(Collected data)
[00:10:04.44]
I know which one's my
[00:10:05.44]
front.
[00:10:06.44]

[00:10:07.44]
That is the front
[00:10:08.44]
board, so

---

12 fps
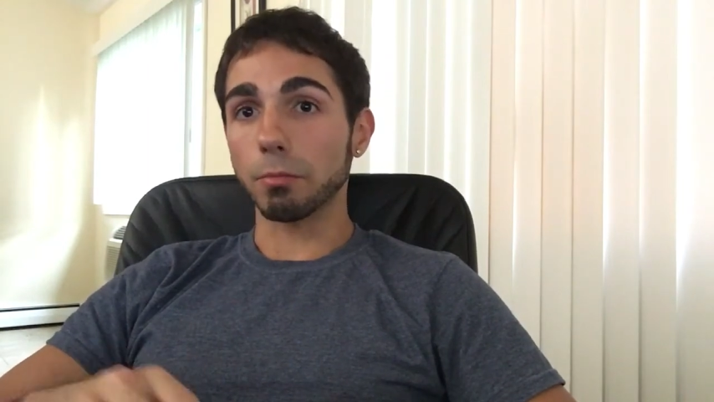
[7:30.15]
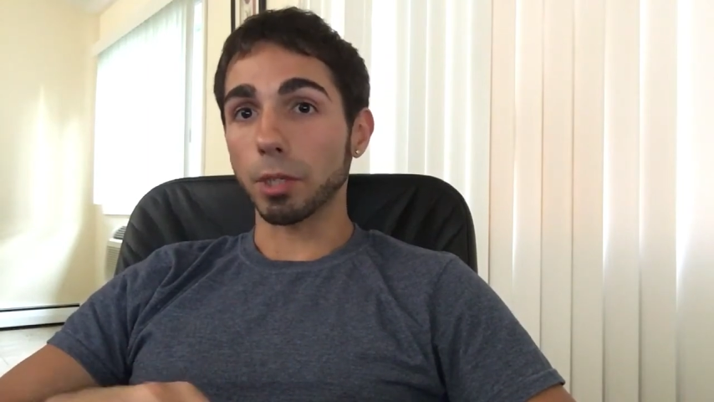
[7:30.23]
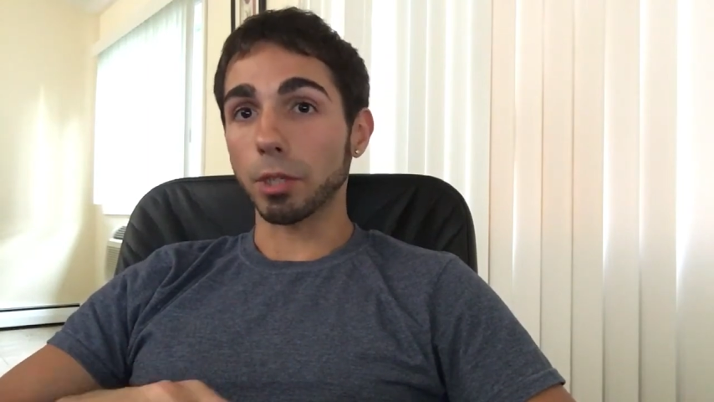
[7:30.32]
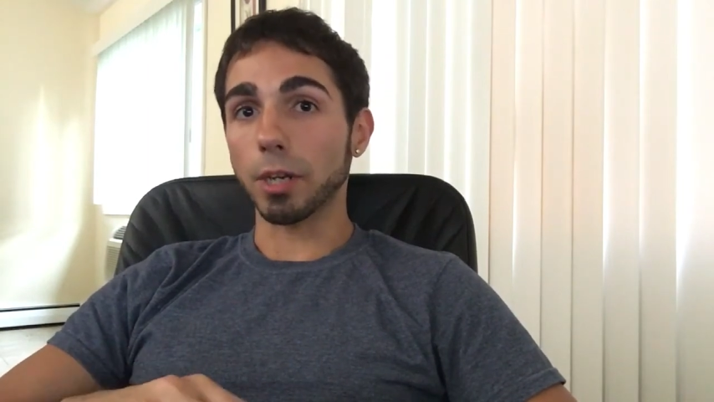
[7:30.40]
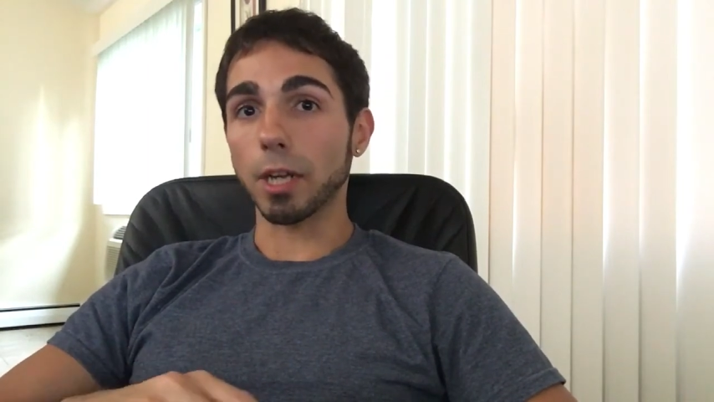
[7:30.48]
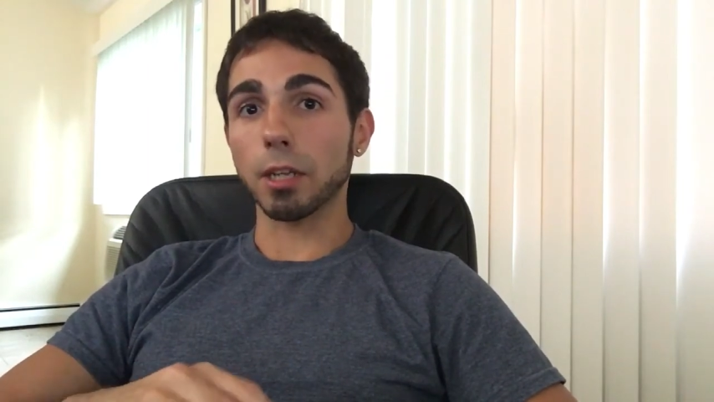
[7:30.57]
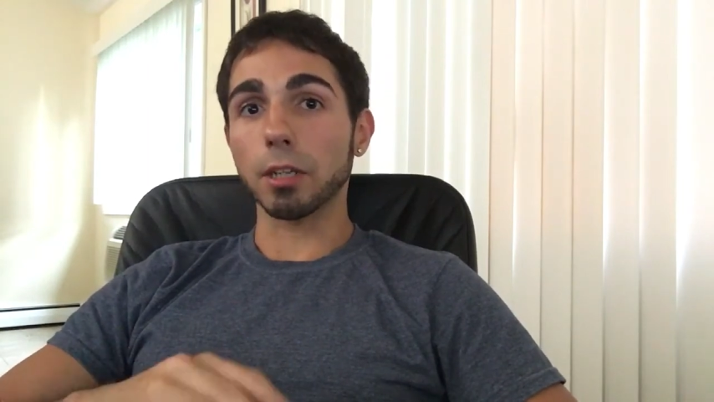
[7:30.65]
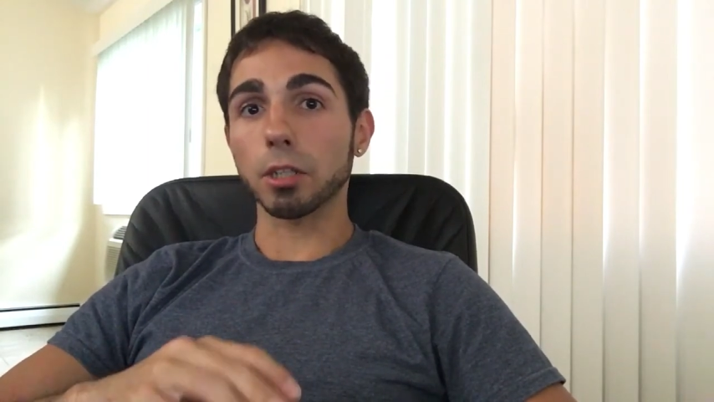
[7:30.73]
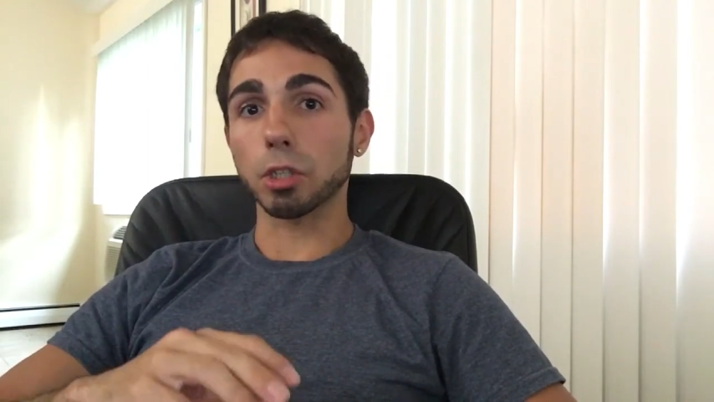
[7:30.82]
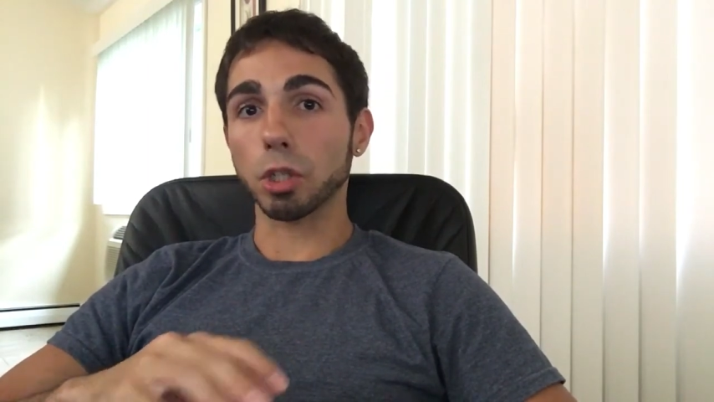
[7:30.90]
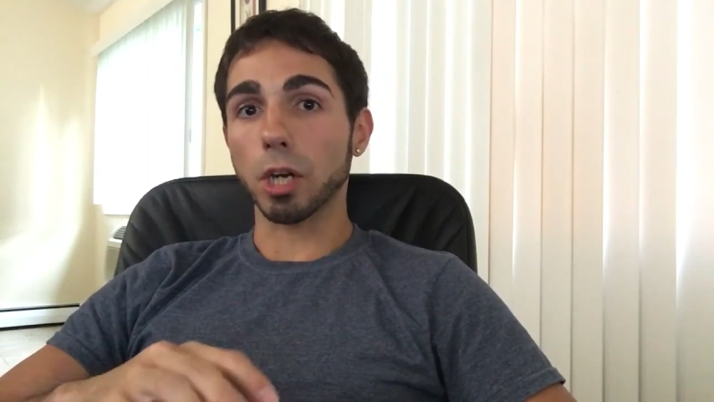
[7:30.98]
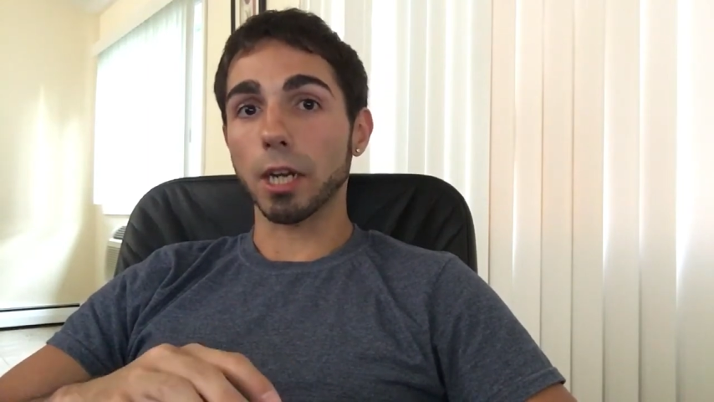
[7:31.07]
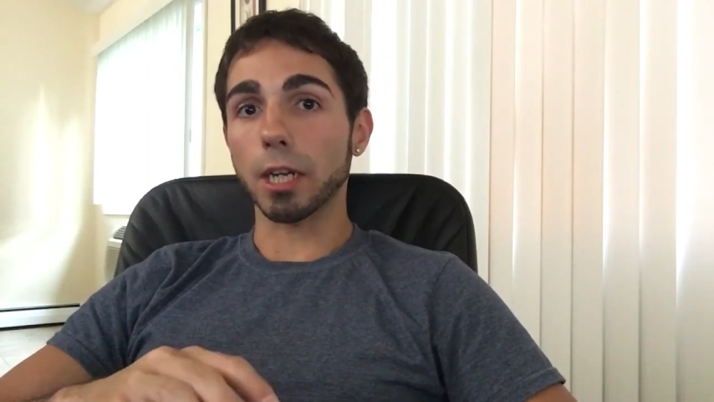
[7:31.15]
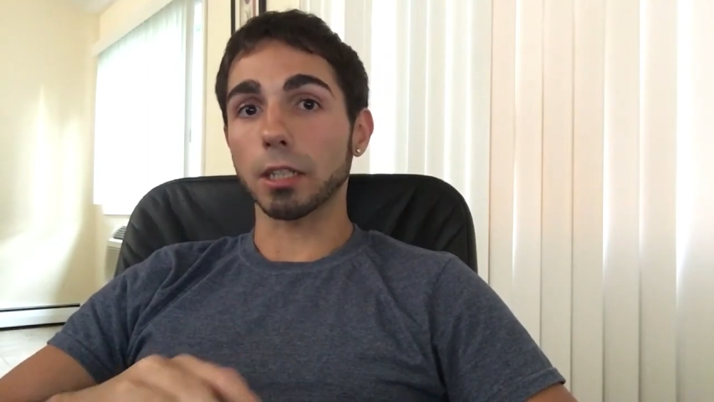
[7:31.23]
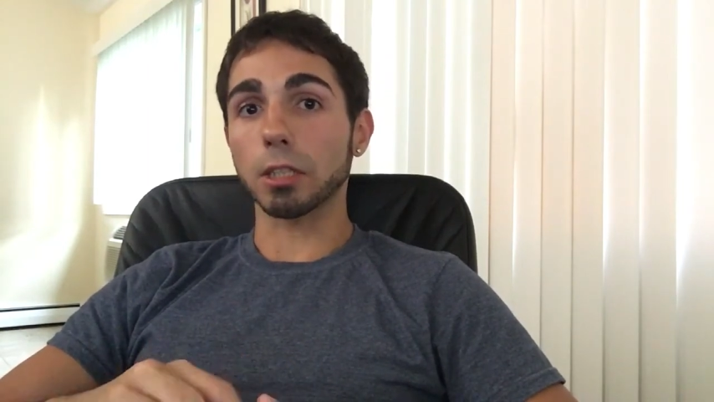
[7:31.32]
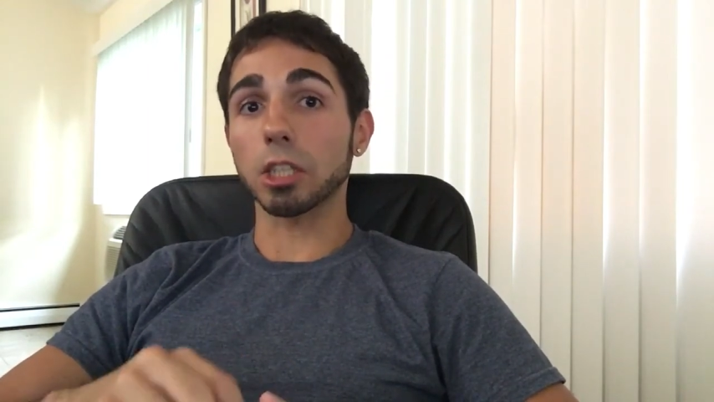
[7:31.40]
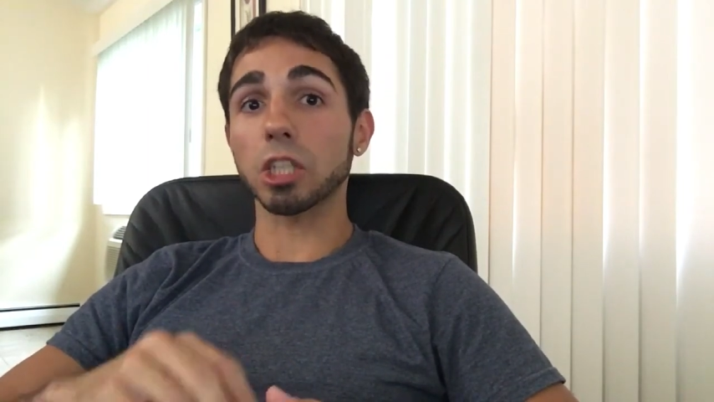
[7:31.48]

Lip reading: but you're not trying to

--

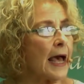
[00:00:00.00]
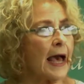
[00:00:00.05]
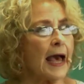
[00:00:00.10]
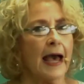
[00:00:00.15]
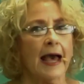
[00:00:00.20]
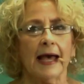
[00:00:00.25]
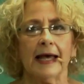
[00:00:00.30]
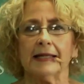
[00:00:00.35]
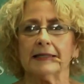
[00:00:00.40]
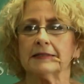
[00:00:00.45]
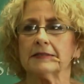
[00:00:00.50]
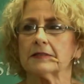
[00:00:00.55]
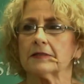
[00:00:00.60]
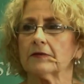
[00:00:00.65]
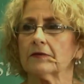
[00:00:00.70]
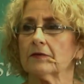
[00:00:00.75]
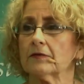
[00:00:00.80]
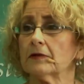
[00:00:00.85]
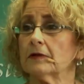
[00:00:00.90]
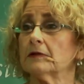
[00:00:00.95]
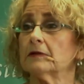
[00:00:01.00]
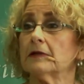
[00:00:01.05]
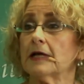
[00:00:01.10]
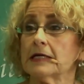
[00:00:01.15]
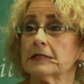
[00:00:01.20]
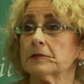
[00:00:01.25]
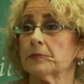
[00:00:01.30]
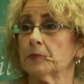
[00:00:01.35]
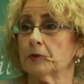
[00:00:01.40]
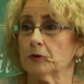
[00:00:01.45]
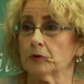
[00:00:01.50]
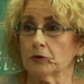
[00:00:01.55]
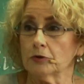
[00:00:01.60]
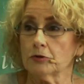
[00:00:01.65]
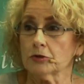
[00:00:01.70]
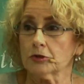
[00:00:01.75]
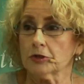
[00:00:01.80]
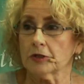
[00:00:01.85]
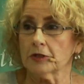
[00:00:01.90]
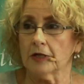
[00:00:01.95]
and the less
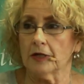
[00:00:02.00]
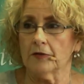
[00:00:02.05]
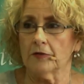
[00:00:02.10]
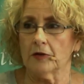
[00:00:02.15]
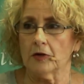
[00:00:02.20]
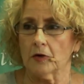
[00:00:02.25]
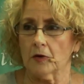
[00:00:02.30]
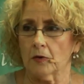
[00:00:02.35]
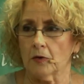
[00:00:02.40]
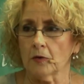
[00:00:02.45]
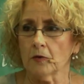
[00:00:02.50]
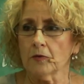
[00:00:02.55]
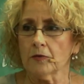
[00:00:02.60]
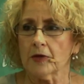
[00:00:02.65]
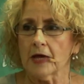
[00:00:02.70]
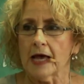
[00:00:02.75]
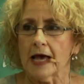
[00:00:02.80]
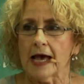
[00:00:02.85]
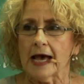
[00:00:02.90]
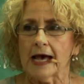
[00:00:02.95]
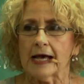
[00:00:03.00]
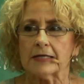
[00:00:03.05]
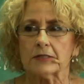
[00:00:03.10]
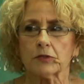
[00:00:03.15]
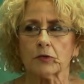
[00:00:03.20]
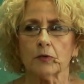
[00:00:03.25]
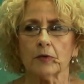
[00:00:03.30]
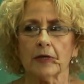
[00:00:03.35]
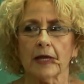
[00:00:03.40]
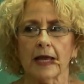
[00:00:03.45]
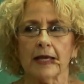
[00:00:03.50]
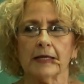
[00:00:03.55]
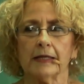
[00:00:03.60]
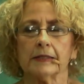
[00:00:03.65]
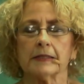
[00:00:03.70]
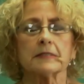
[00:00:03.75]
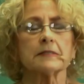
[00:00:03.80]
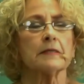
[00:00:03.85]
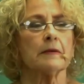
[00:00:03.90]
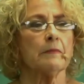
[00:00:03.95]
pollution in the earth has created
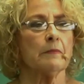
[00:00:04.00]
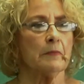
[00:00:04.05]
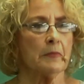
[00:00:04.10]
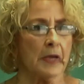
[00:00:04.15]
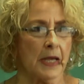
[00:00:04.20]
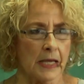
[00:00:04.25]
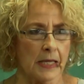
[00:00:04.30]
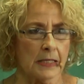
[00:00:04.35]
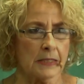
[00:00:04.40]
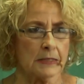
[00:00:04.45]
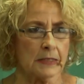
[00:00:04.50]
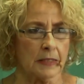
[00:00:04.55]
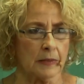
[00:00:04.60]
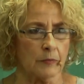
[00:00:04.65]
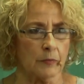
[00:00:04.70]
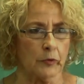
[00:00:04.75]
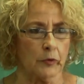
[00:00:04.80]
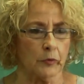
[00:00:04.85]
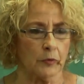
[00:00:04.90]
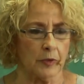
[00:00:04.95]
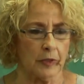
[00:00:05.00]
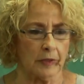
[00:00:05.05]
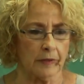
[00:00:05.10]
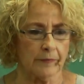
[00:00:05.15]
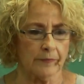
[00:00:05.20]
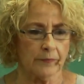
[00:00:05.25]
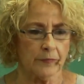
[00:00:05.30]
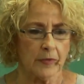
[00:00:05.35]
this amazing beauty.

Assignment:
Find the line with "[00:00:02.30]" in the data above, and from there retype each line exactly through the line with "[00:00:03.80]", skipping the pictures along the way.

Answer to this exercise:
[00:00:02.30]
[00:00:02.35]
[00:00:02.40]
[00:00:02.45]
[00:00:02.50]
[00:00:02.55]
[00:00:02.60]
[00:00:02.65]
[00:00:02.70]
[00:00:02.75]
[00:00:02.80]
[00:00:02.85]
[00:00:02.90]
[00:00:02.95]
[00:00:03.00]
[00:00:03.05]
[00:00:03.10]
[00:00:03.15]
[00:00:03.20]
[00:00:03.25]
[00:00:03.30]
[00:00:03.35]
[00:00:03.40]
[00:00:03.45]
[00:00:03.50]
[00:00:03.55]
[00:00:03.60]
[00:00:03.65]
[00:00:03.70]
[00:00:03.75]
[00:00:03.80]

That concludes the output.